== PROBLEM TO SOLVE ==
Without any of the pictures, set down the data below exactly.

Stored data
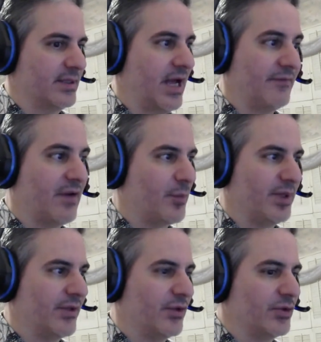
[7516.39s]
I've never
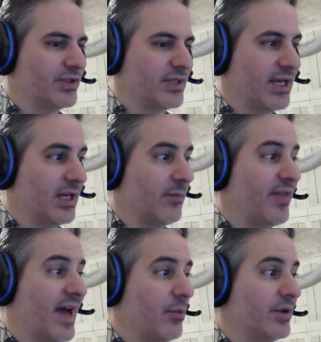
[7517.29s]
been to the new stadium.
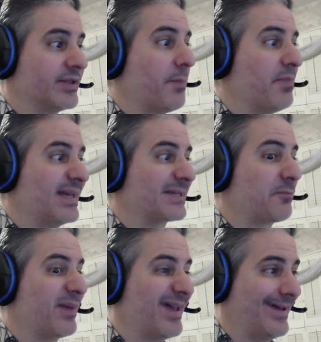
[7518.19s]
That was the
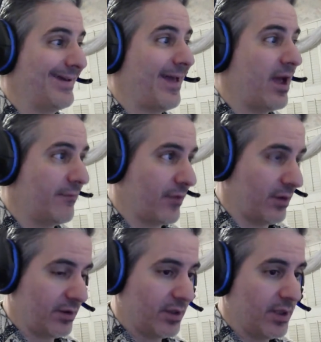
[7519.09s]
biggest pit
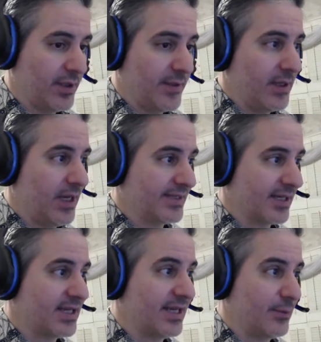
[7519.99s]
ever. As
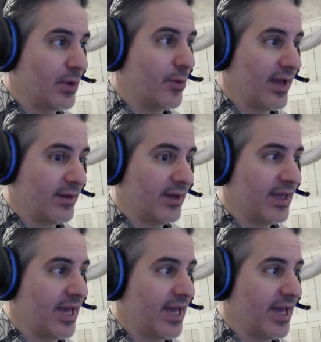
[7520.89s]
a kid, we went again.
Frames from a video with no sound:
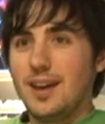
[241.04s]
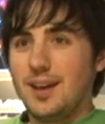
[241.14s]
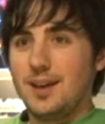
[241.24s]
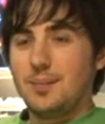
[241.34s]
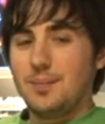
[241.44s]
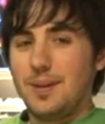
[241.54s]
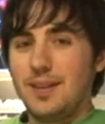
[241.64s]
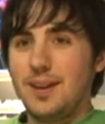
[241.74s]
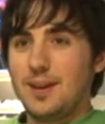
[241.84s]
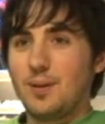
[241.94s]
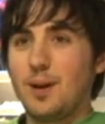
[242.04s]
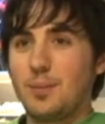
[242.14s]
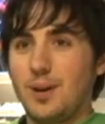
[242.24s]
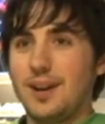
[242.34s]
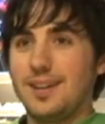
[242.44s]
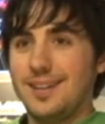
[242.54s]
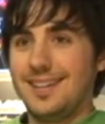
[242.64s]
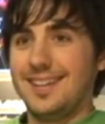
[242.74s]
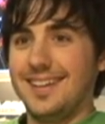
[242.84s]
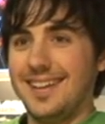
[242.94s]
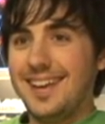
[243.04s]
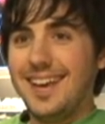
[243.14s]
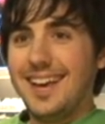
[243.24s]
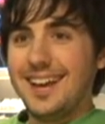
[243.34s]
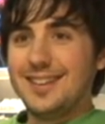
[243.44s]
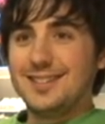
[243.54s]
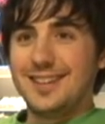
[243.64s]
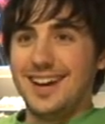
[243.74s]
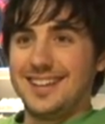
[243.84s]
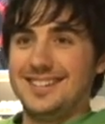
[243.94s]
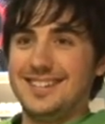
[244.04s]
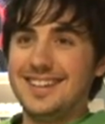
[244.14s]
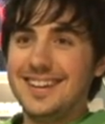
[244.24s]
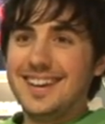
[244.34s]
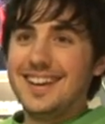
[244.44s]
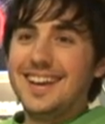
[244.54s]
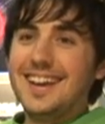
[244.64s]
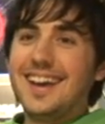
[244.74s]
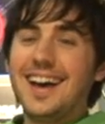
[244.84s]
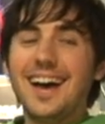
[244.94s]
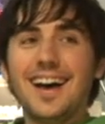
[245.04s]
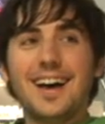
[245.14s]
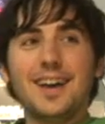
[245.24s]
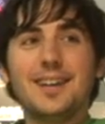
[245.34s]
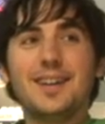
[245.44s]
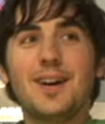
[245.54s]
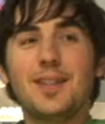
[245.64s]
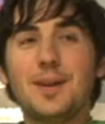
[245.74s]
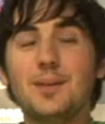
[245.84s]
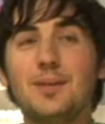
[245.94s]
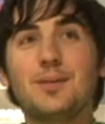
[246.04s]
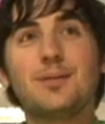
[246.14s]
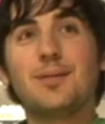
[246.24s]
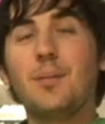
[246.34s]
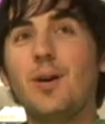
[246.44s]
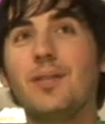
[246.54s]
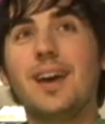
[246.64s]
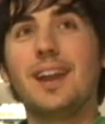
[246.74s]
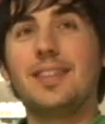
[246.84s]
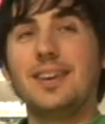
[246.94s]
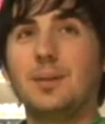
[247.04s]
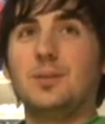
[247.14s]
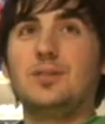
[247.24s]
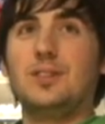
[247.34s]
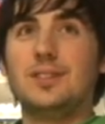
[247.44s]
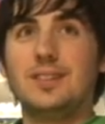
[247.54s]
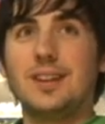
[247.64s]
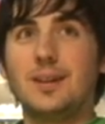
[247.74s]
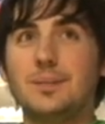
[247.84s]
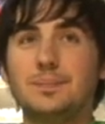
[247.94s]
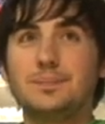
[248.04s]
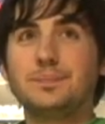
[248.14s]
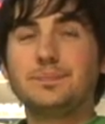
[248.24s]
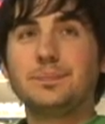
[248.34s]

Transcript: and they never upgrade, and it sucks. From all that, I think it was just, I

== REPLY ==
[7516.39s]
I've never
[7517.29s]
been to the new stadium.
[7518.19s]
That was the
[7519.09s]
biggest pit
[7519.99s]
ever. As
[7520.89s]
a kid, we went again.
Frames from a video with no sound:
[241.04s]
[241.14s]
[241.24s]
[241.34s]
[241.44s]
[241.54s]
[241.64s]
[241.74s]
[241.84s]
[241.94s]
[242.04s]
[242.14s]
[242.24s]
[242.34s]
[242.44s]
[242.54s]
[242.64s]
[242.74s]
[242.84s]
[242.94s]
[243.04s]
[243.14s]
[243.24s]
[243.34s]
[243.44s]
[243.54s]
[243.64s]
[243.74s]
[243.84s]
[243.94s]
[244.04s]
[244.14s]
[244.24s]
[244.34s]
[244.44s]
[244.54s]
[244.64s]
[244.74s]
[244.84s]
[244.94s]
[245.04s]
[245.14s]
[245.24s]
[245.34s]
[245.44s]
[245.54s]
[245.64s]
[245.74s]
[245.84s]
[245.94s]
[246.04s]
[246.14s]
[246.24s]
[246.34s]
[246.44s]
[246.54s]
[246.64s]
[246.74s]
[246.84s]
[246.94s]
[247.04s]
[247.14s]
[247.24s]
[247.34s]
[247.44s]
[247.54s]
[247.64s]
[247.74s]
[247.84s]
[247.94s]
[248.04s]
[248.14s]
[248.24s]
[248.34s]

Transcript: and they never upgrade, and it sucks. From all that, I think it was just, I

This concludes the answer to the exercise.